Your incoming requests should be balanced across all of the servers so you just derive the allowed throughput and divide by the number front ends....

3 comments

This can be appropriate as a tactical short-term hack, but for anyone reading who doesn't have a good sense for when to cut corners here, this isn't a great general-purpose solution. You're building assumptions about the way your machines receive requests into your service logic instead of externalizing it in your load balancer, which isn't a good practice.

In practical terms this means that whenever the characteristics of your environment changes, your rate limiting suddenly gets wonky. If you're doing a rolling deployment and take 1/3 of your machines out of service, or if some machines go down for maintenance, or a variety of other things happen to your machines, you're going to end up with fluctuating rate limits.

It sounds like OP is running a relatively mature service, so this probably isn't the best idea for them.

This only works if your bucket size is much larger than your number of servers.

In the degenerate case, imagine a rate limit of 2 total requests per minute load balanced across 2 servers with enough traffic that my request is basically hitting a random server. In this case, 50% of the time my second request will be rate limited incorrectly because each server has a bucket of 1 and my second request went to the same server as my first.

I'm sure someone smarter than me (and better at probability) could come up with an equation where you input your rate limit & number of servers and it tells you the probability of a false positive for a user.

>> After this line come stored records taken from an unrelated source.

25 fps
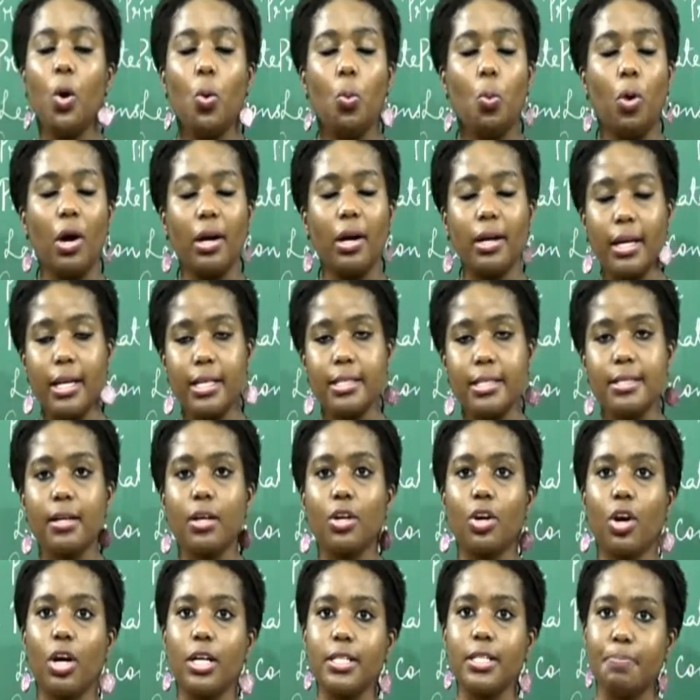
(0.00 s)
What is the
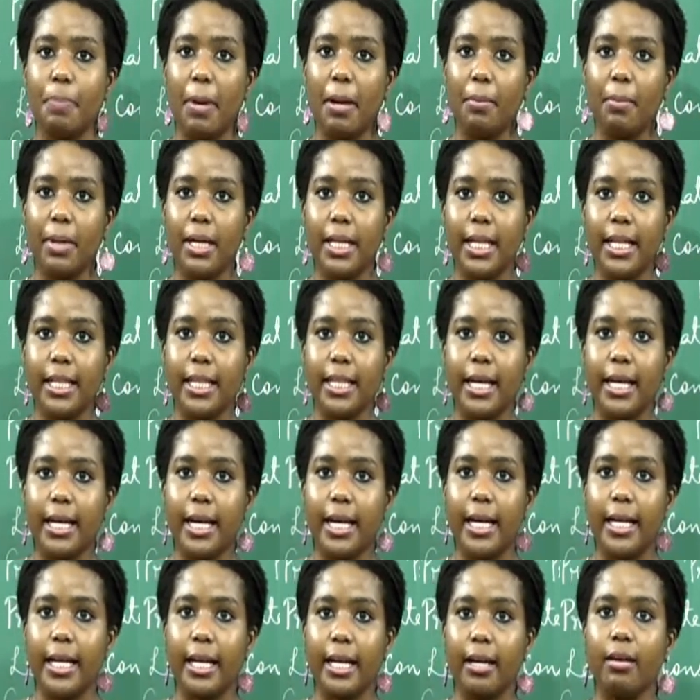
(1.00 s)
gross payment that they are
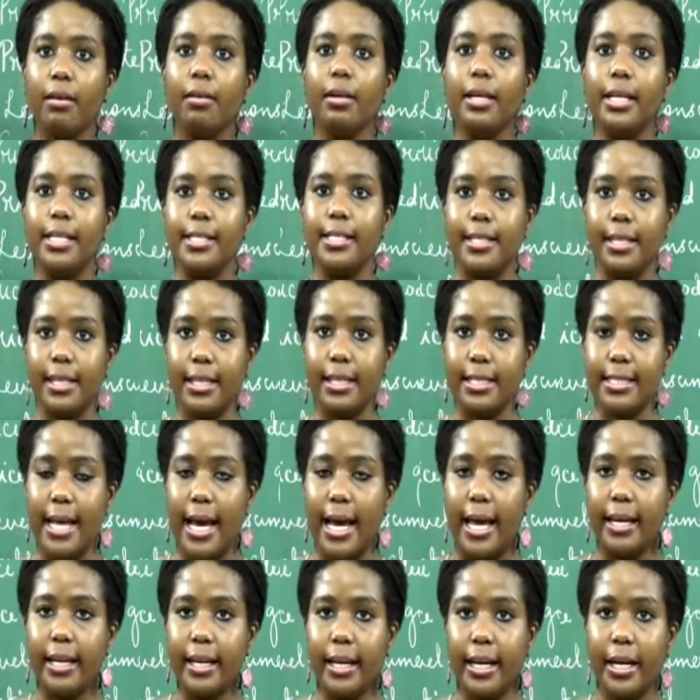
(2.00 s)
getting? Is it a
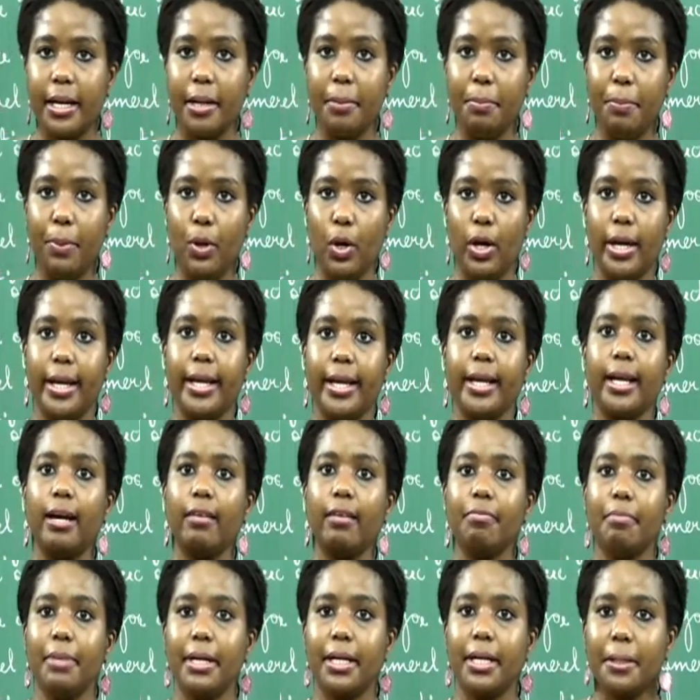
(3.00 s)
salaried employee,
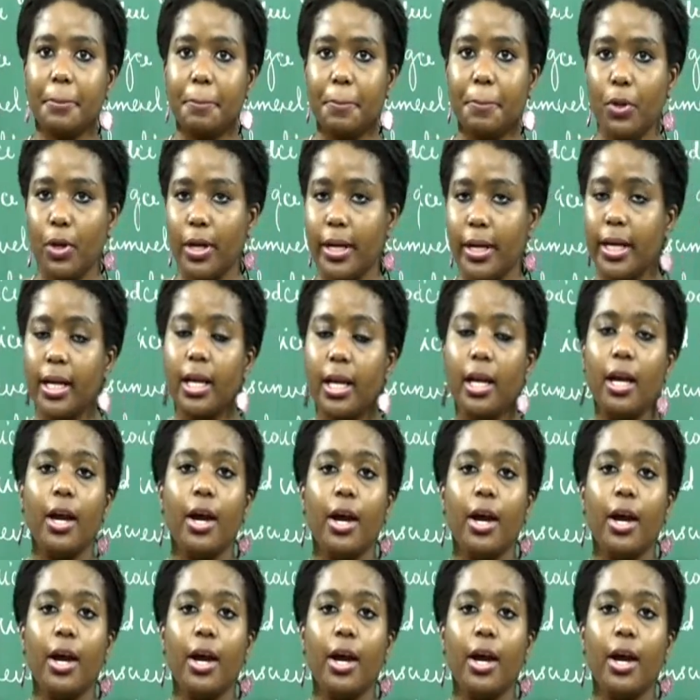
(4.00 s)
government employee?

That's valid, if the distribution of work is not fair, this won't work.

In practice, when you are receiving enough traffic to make throttling practical you aren't usually throttling at 2 RPM across 2 servers.

Even if you have more servers, you'll still very easily hit the case of rate limiting someone too early. And that's really bad, because it means your clients, who are aware of the rate limit and structure their code to stay under it, will start getting failures they shouldn't get, and they have no way to handle it besides intentionally staying significantly under the advertised rate limit.

So if you're really set on doing something like this, you need to set the actual rate limit to be significantly higher than the advertised rate limit, such that it's extremely unlikely for a client to be rate limited too fast.

Not everybody is Google or Facebook scale.
You have to send all the traffic from one client to one server then right? Seems not without heavy drawbacks.

Otherwise you can easily get them to hit their limit super early with bad luck.

No, you evenly round robin all traffic to all servers.

Each server contains a map of tokens per per client filling at a fixed interval.

That interval is calculated by taking the total global token refresh rate and dividing it by the number of servers.

The end result is exactly the same but, now you are stateless and have eliminated the bottleneck of a central token bucket.

Wait, each client does its own round robin (if you have three servers, I will hit 1 then 2 then 3)? Is that common?
The client doesn't do it. You put your front ends behind a load balancer like an ELB, or use a reverse proxy like Nginx.

Edit: And yes, round robin is the most commonly used load distribution technique, and works very well assuming each request has a roughly equivalent unit of work cost.

I'm surprised you wouldn't run into cases where the requests being rate-limited can't end up unevenly distributed between servers. There are assumptions you could add that would make that not a problem, but I'm surprised they'd hold.